Author : M. Andrew Holowchak
Publisher : McFarland
Page : 268 pages
File Size : 45,34 MB
Release : 2017-04-03
Category : Biography & Autobiography
ISBN : 1476669244
Much of the scholarship on Thomas Jefferson characterizes him as a consummate immoralist. Yet he had a keen interest in morality and most of his reading--when he was not immersed in politics--was for moral study. Jefferson once told his physician, Vine Utley, that he seldom went to sleep without first reading something morally inspiring. Some Jefferson scholars consider him at best a moral dilettante with incoherent views. Others see him as a Stoic, interested in virtue as measured by both intentions and outcomes, who in later life became an Epicurean, weighing pleasure versus ends. Drawing on a careful reading of his writings and an examination of his known readings on morality, this study argues that Jefferson developed early a consistent moral sense--Stoical in essence and focused on his own moral improvement--and maintained it throughout his life.

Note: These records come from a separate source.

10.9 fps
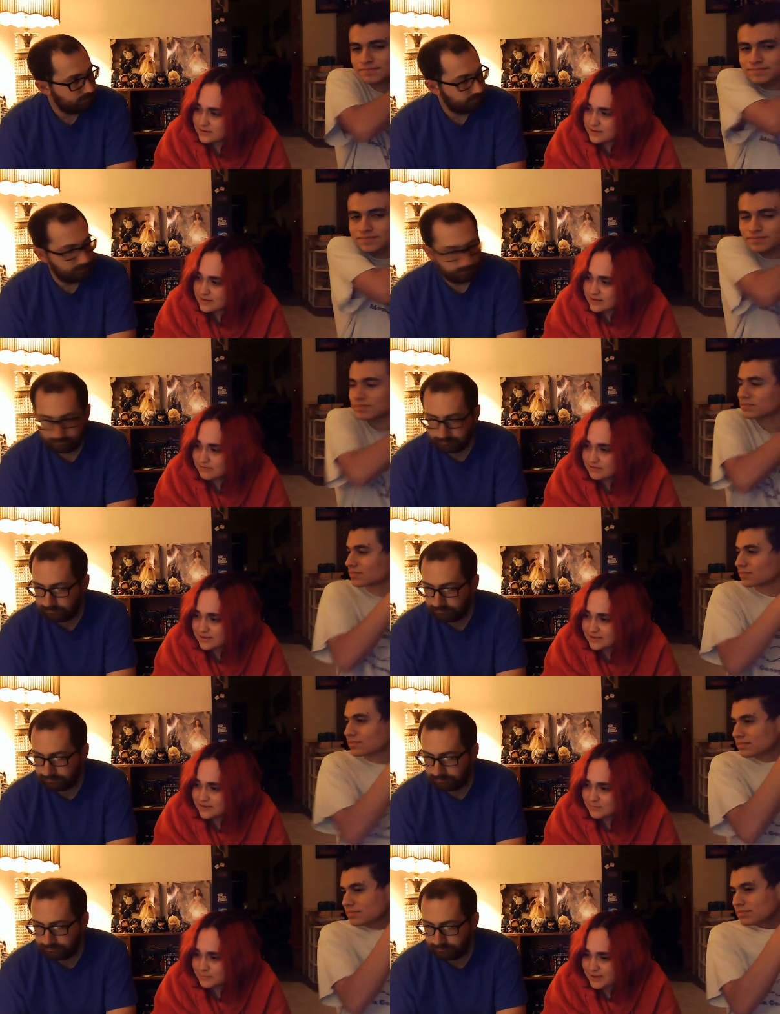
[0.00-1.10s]
Speaker 1: If he gets
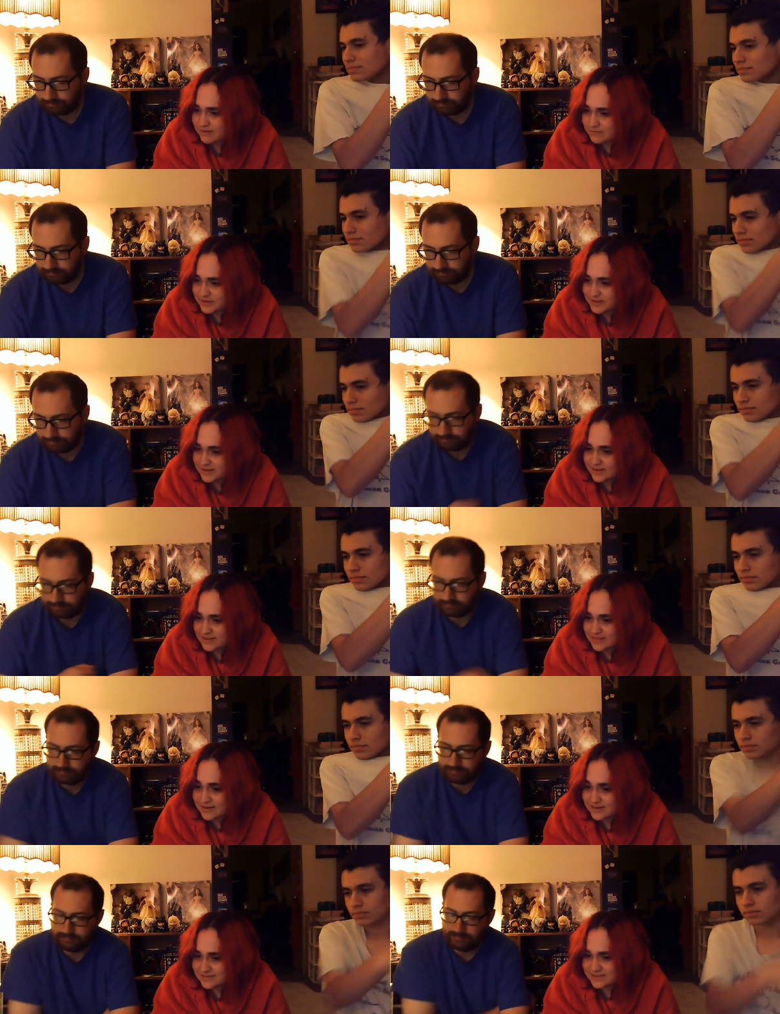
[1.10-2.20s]
a bad feeling and then
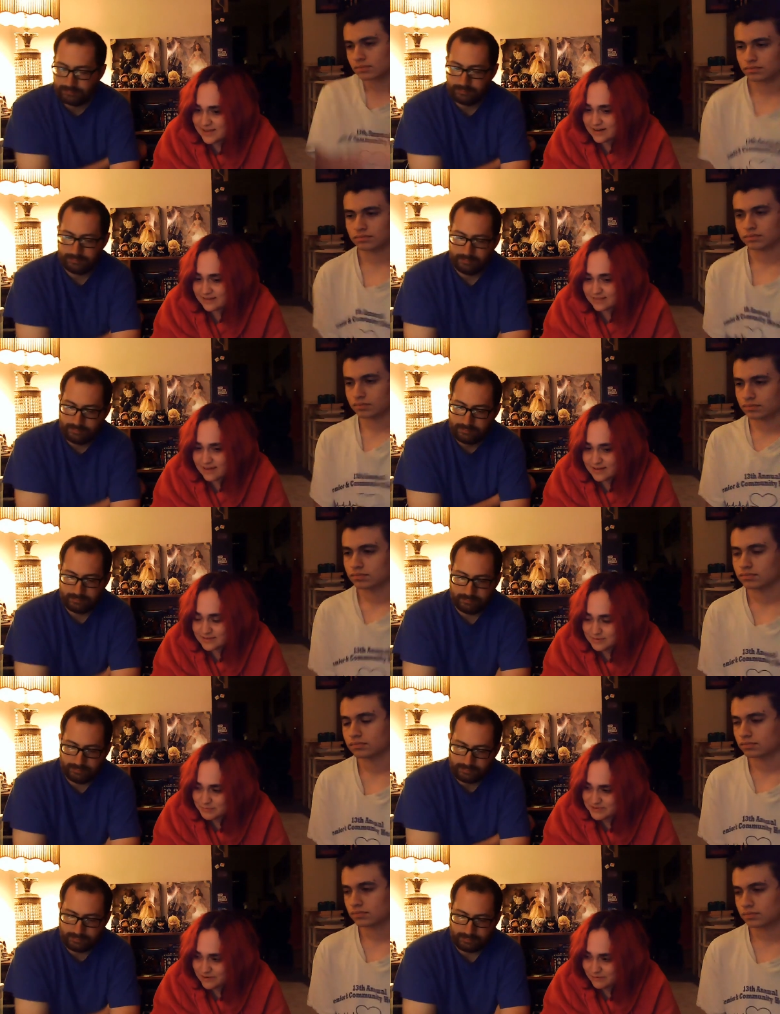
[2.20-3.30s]
his dad aligns
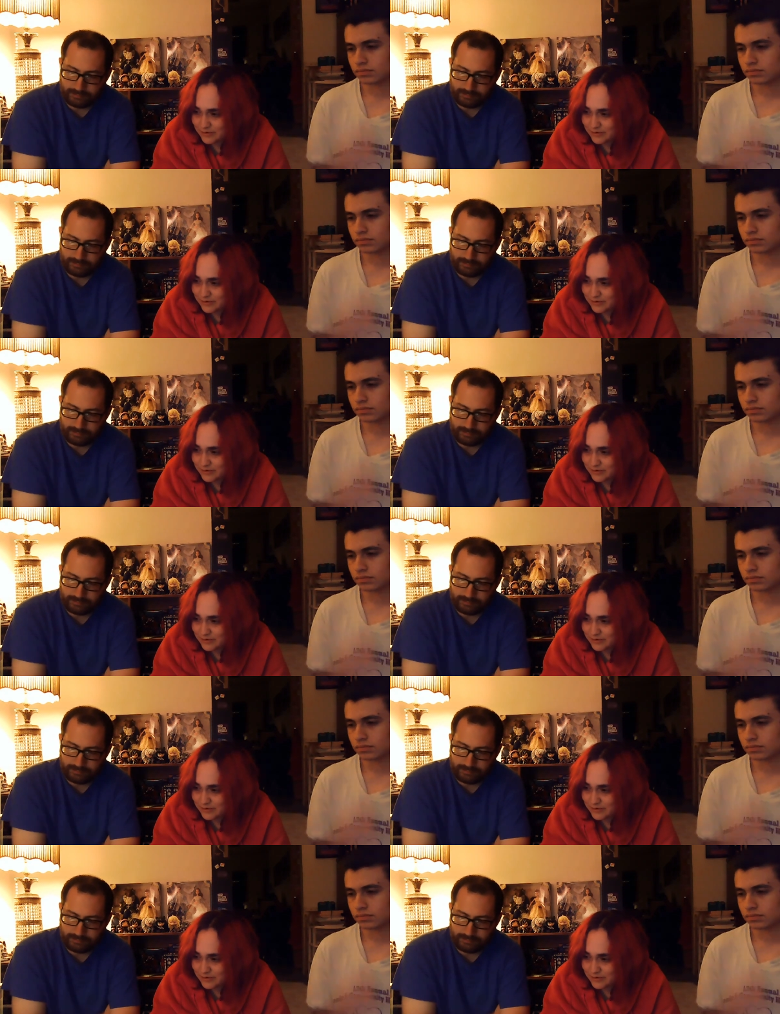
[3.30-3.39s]
himself with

Author : M. Andrew Holowchak
Publisher : McFarland
Page : 253 pages
File Size : 43,40 MB
Release : 2017-11-20
Category : History
ISBN : 1476669252
Thomas Jefferson's writings on morality have largely been ignored. His thoughts on the subject, never developed in any formal work, are said to be unsystematic--a judgment reinforced by his shift from Stoicism (intentions are critical) to Utilitarianism (consequences are critical) later in life. Yet his writings and the moral works he recommended reveal much about his moral sense and views on good living. Jefferson valued personal moral improvement, had great respect for moral exemplars and drew inspiration from moralists, sermonizers, novelists, poets, historians and such role models as Professor William Small and his friend George Wythe.